La siguiente mano la ganó Dante con una pareja de reyes. No se llevó demasiado.

En conjunto, Judith era la que más progresaba. Su montón de fichas había crecido sensiblemente. Héctor había perdido algunas, como consecuencia exclusiva de ir depositando una ficha roja en cada mano para luego retirarse automáticamente. Dante y Álvaro habían perdido un poco, pero nada preocupante.

Era el turno de repartir de Héctor. Lo hizo distraído, sin prisas, arrojando las cartas de un modo casi despectivo. Álvaro se contuvo para no decirle nada.

Todos formularon una apuesta inicial.

—Un poco más por favor —dijo Dante incrementando la apuesta.

Lanzó dos nuevas fichas al montón y, cómo no, Héctor anunció que se retiraba. Judith y Álvaro igualaron la apuesta. Se descartaron y recogieron sus nuevas cartas.

—Voy con tres fichas más —dijo tímidamente Judith.

—Y yo —anunció Álvaro.

Ambos pusieron las fichas a la vez y sus manos chocaron involuntariamente en el montón. Judith la retiró a toda prisa bajando la vista, avergonzada.

—A este ritmo, podemos pasarnos aquí una semana —dijo Dante hinchando su amplio pecho—. No seáis cobardes y animemos esto un poco —añadió dejando caer sobre el montón una cantidad considerable de fichas, la más grande hasta el momento.

Álvaro se quedó muy sorprendido por su suerte. Dante volvía a ir de farol y él lo sabía. Detectó la misma vibración en la voz y sus pupilas estaban igual de dilatadas. La postura corporal, el modo de pavonearse…, todo lo delataba. Era su oportunidad de darle un buen golpe, y sin tener que recurrir a las trampas de nuevo. Aún así, convenía asegurarse. Pudiera ser que Dante estuviese fingiendo, aunque eso implicaría unas dotes de actuación extraordinarias.

—No voy —dijo Judith. Dante resopló con desdén.

—Has apostado mucho —observó Álvaro pacientemente—. Y nos has llamado cobardes. Veamos lo valiente que eres. Subo.
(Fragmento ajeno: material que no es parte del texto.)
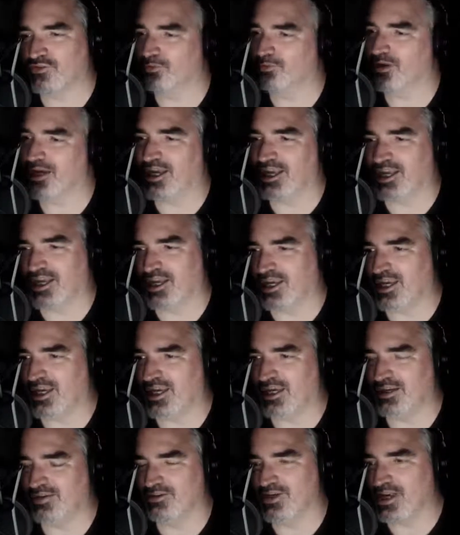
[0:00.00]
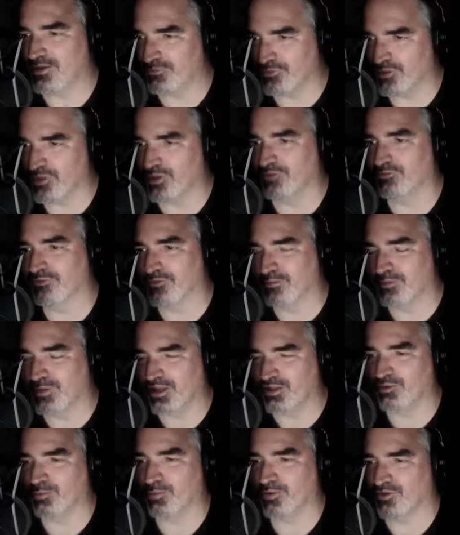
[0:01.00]
by a Nephilim from
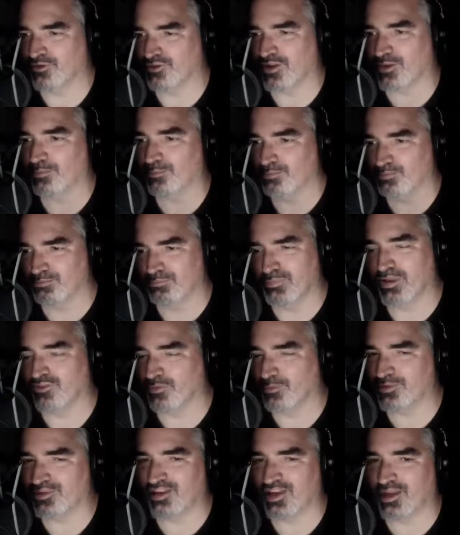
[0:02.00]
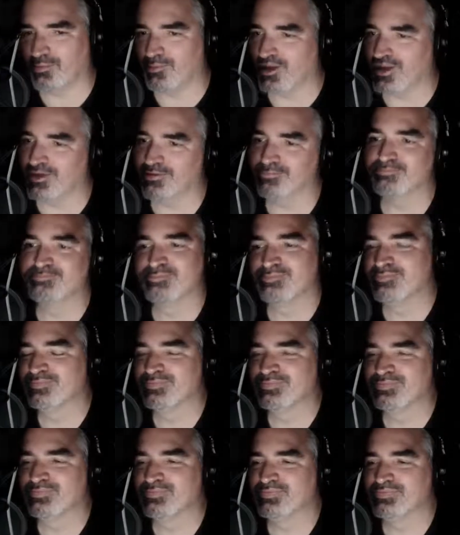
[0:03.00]
ancient Mesopotamia.
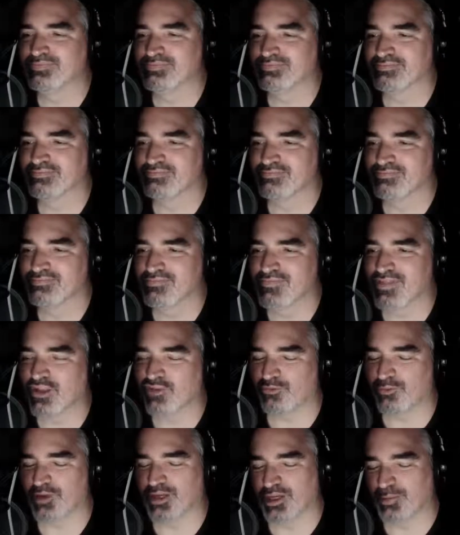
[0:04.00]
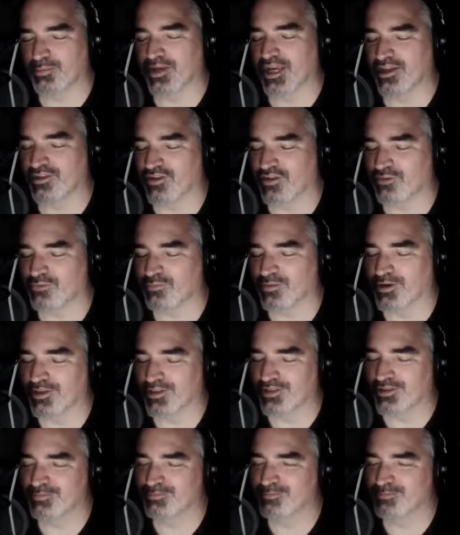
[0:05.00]
That should be coming out next month.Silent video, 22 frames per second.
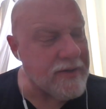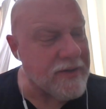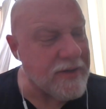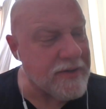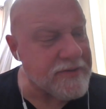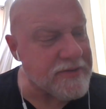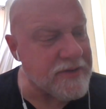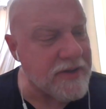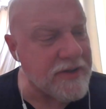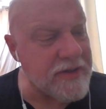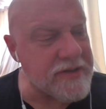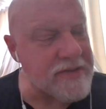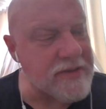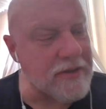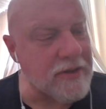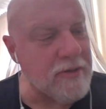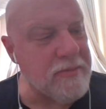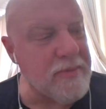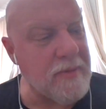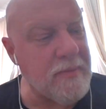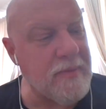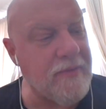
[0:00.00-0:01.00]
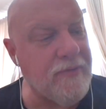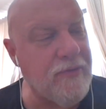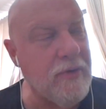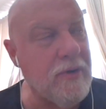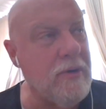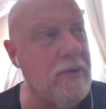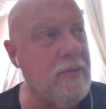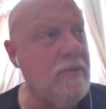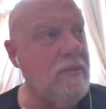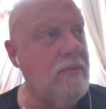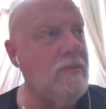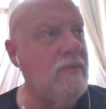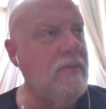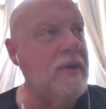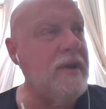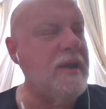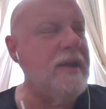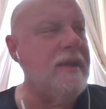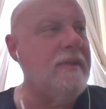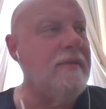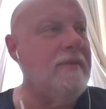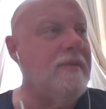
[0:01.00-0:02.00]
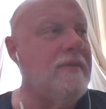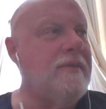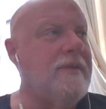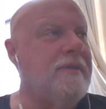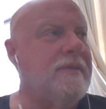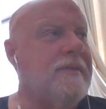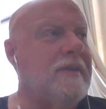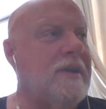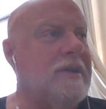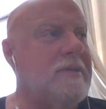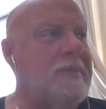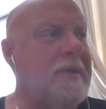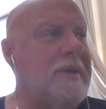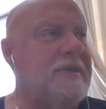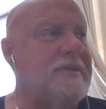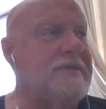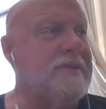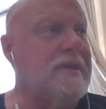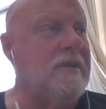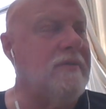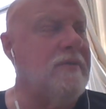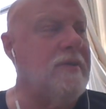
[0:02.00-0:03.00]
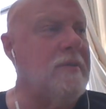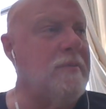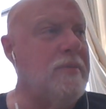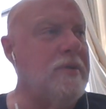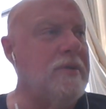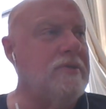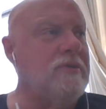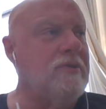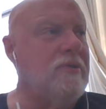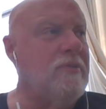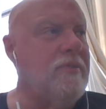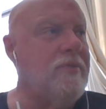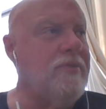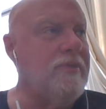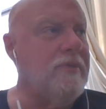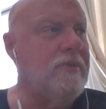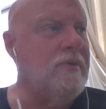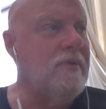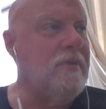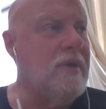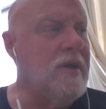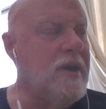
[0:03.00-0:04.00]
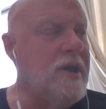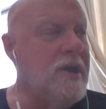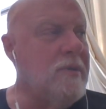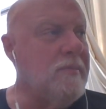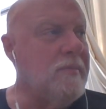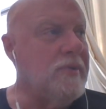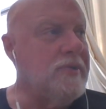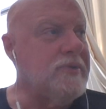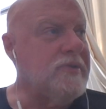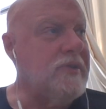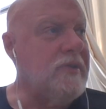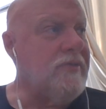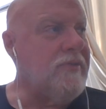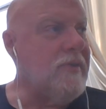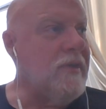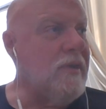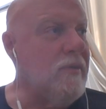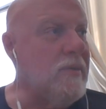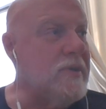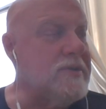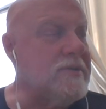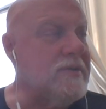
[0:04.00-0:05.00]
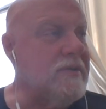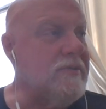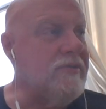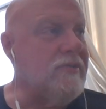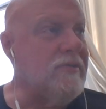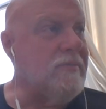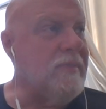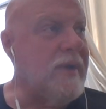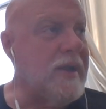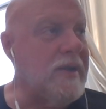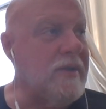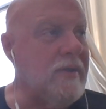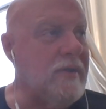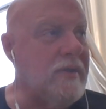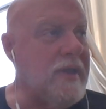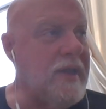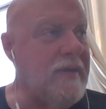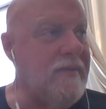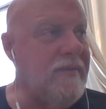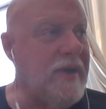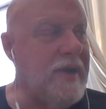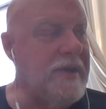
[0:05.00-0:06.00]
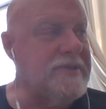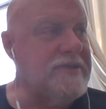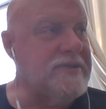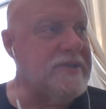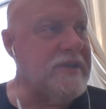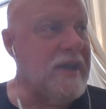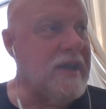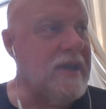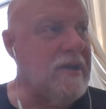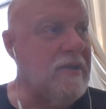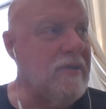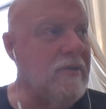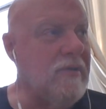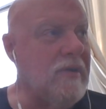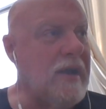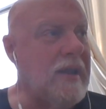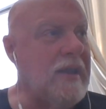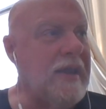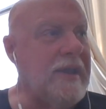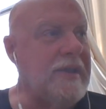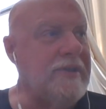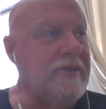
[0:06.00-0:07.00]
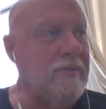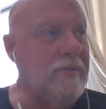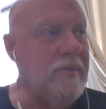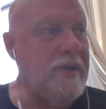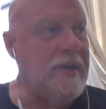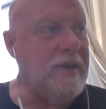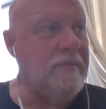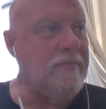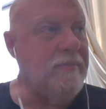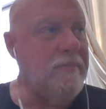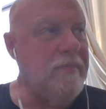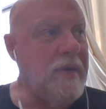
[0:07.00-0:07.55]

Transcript: touched on this a little bit before when I talked about discovering booktube through mostly originally through Michael K. Vaughan's channel. I like to read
Y dobló la cantidad de Dante. Judith dejó escapar un suspiro involuntario.

—Por fin nos vemos las caras, doctor —sonrió Dante. Su expresión de felicidad parecía levemente forzada, coincidiendo con las sospechas de Álvaro de que se trataba de un farol—. No quiero desaprovechar esta ocasión de darte tu merecido. Vuelvo a subir.

Dante separó sus fichas, quedándose con solo unas pocas, y empujó el resto al centro de la mesa. Álvaro tragó saliva. ¿Y si estaba equivocado respecto a las cartas de su oponente? A Dante no le había temblado la mano ni un ápice y estaban ante una apuesta importante. Quien perdiese quedaría relegado a una posición muy incómoda, con escasas posibilidades de alzarse con la victoria final. Por otro lado, no podía abandonar. Si no seguía su instinto, ¿de qué le servirían sus conocimientos de póquer? Si no confiaba en su intuición, forjada a base de innumerables partidas a lo largo de los años, sería como un jugador novato.
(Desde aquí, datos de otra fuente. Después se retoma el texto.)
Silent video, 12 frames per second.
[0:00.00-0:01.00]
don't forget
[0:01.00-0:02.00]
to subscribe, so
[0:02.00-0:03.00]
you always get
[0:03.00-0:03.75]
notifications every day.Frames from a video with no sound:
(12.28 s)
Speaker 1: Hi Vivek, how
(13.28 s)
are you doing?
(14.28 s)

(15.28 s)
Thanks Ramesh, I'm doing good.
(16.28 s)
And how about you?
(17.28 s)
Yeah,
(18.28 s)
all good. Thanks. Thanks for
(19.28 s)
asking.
Miró de reojo a la niña en un intento desesperado de captar algún detalle que le ayudase a decidirse. La pequeña no le devolvió la mirada. Se la veía muy entretenida en su propio juego.
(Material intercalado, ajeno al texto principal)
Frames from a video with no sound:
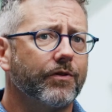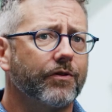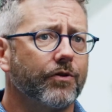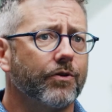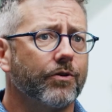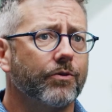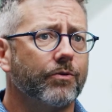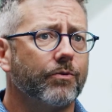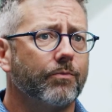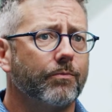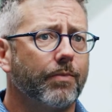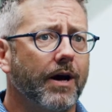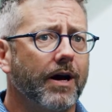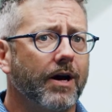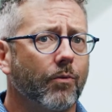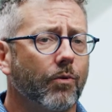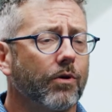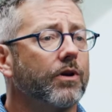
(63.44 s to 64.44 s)
So
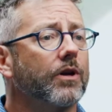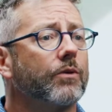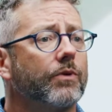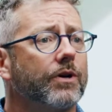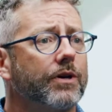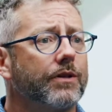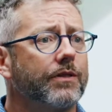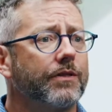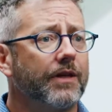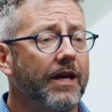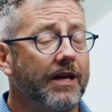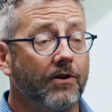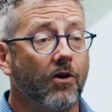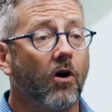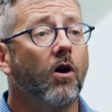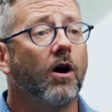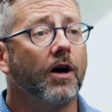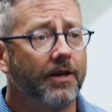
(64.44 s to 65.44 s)
by working with and
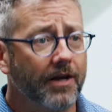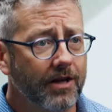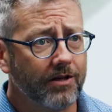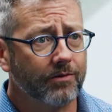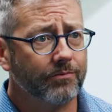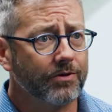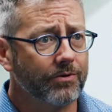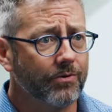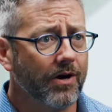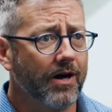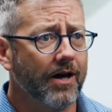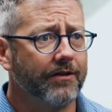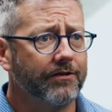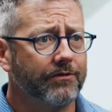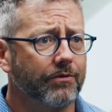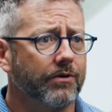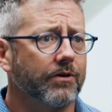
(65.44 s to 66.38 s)
on AWS,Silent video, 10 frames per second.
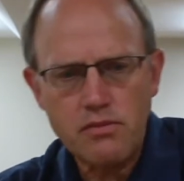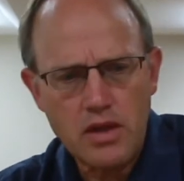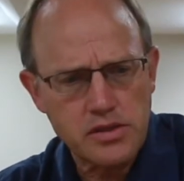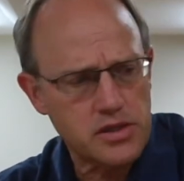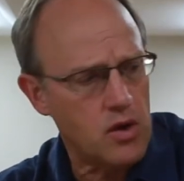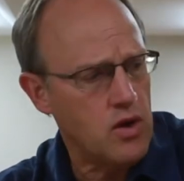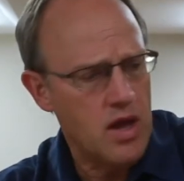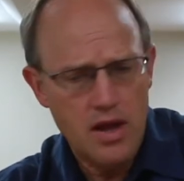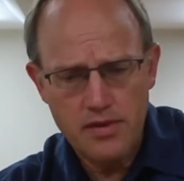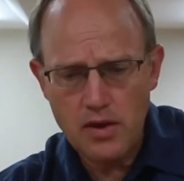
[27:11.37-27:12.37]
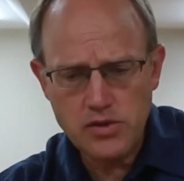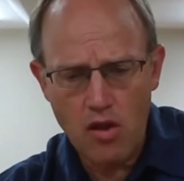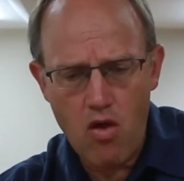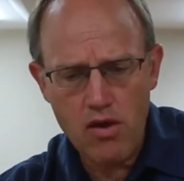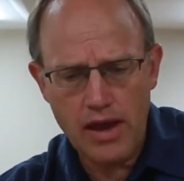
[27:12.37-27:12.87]
So that was a
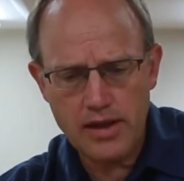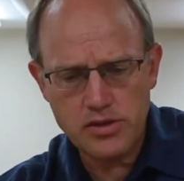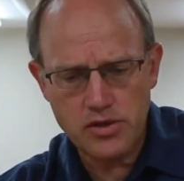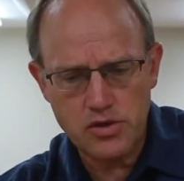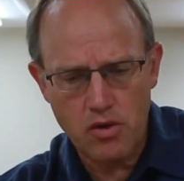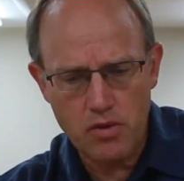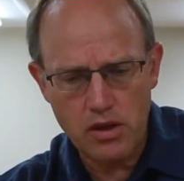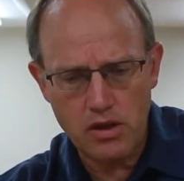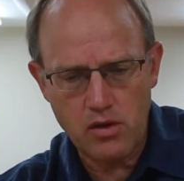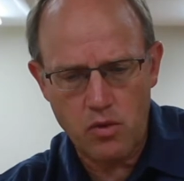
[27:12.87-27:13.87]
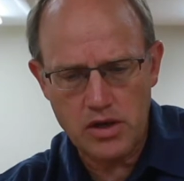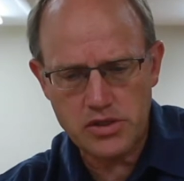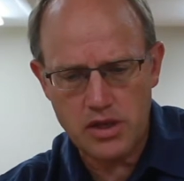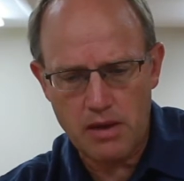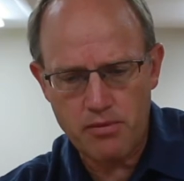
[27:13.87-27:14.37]
long answer to a really good
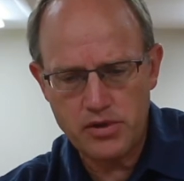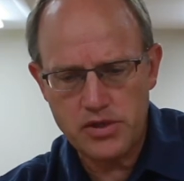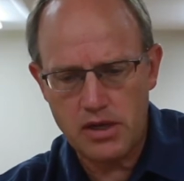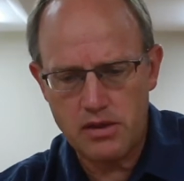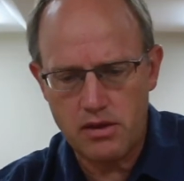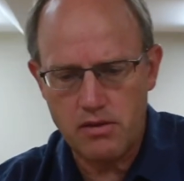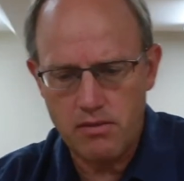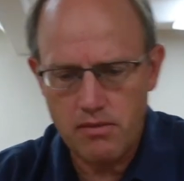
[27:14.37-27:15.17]
question. I appreciate the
Álvaro se reprendió a sí mismo por su debilidad, por no ser más decidido. Ya debería haberse lanzado sobre la yugular de Dante, aprovechando su olfato para los faroles. Sólo tenía que arrancarle sus últimas fichas, subiendo la apuesta de nuevo, y se libraría de uno de los jugadores, de quien peor le caía por añadidura. Sin embargo, su miedo le frenó con la advertencia de que Dante podía esconder en realidad una jugada superior a su pareja de ases. Se lo había dicho a sí mismo infinidad de veces antes de llegar a la casa. Tenía que comportarse como si fuese una partida normal y corriente, o no ganaría. Pero era más fácil decirlo que hacerlo. Al menos no iba a abandonar, así que optó por un término medio.